━━━━━ THE RECORDS ━━━━━

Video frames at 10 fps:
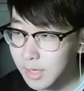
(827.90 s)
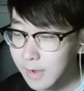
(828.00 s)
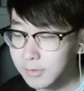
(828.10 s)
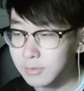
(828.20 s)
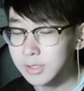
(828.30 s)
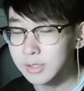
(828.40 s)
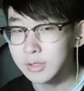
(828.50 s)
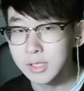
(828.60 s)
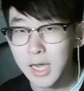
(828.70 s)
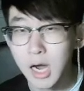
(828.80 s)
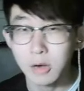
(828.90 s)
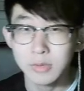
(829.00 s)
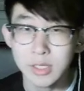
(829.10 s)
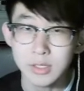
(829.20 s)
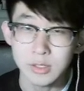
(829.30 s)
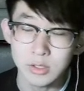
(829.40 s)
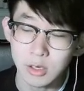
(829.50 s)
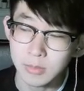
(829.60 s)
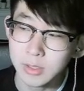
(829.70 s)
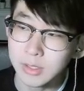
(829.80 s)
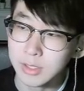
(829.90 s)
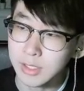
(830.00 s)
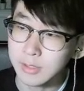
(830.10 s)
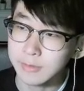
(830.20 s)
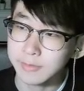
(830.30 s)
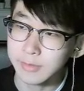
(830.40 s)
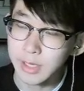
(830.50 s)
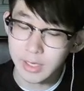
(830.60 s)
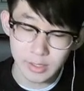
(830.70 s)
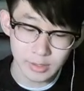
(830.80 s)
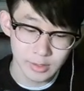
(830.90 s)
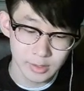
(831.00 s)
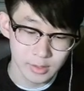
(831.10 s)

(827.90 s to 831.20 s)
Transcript: After researching how we can determine if a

━━━━━

**DIRECTIONS FOR THIS TASK**
Every entry above should be given again exactly, with no images included.

**TASK OUTPUT**
Video frames at 10 fps:
(827.90 s)
(828.00 s)
(828.10 s)
(828.20 s)
(828.30 s)
(828.40 s)
(828.50 s)
(828.60 s)
(828.70 s)
(828.80 s)
(828.90 s)
(829.00 s)
(829.10 s)
(829.20 s)
(829.30 s)
(829.40 s)
(829.50 s)
(829.60 s)
(829.70 s)
(829.80 s)
(829.90 s)
(830.00 s)
(830.10 s)
(830.20 s)
(830.30 s)
(830.40 s)
(830.50 s)
(830.60 s)
(830.70 s)
(830.80 s)
(830.90 s)
(831.00 s)
(831.10 s)

(827.90 s to 831.20 s)
Transcript: After researching how we can determine if a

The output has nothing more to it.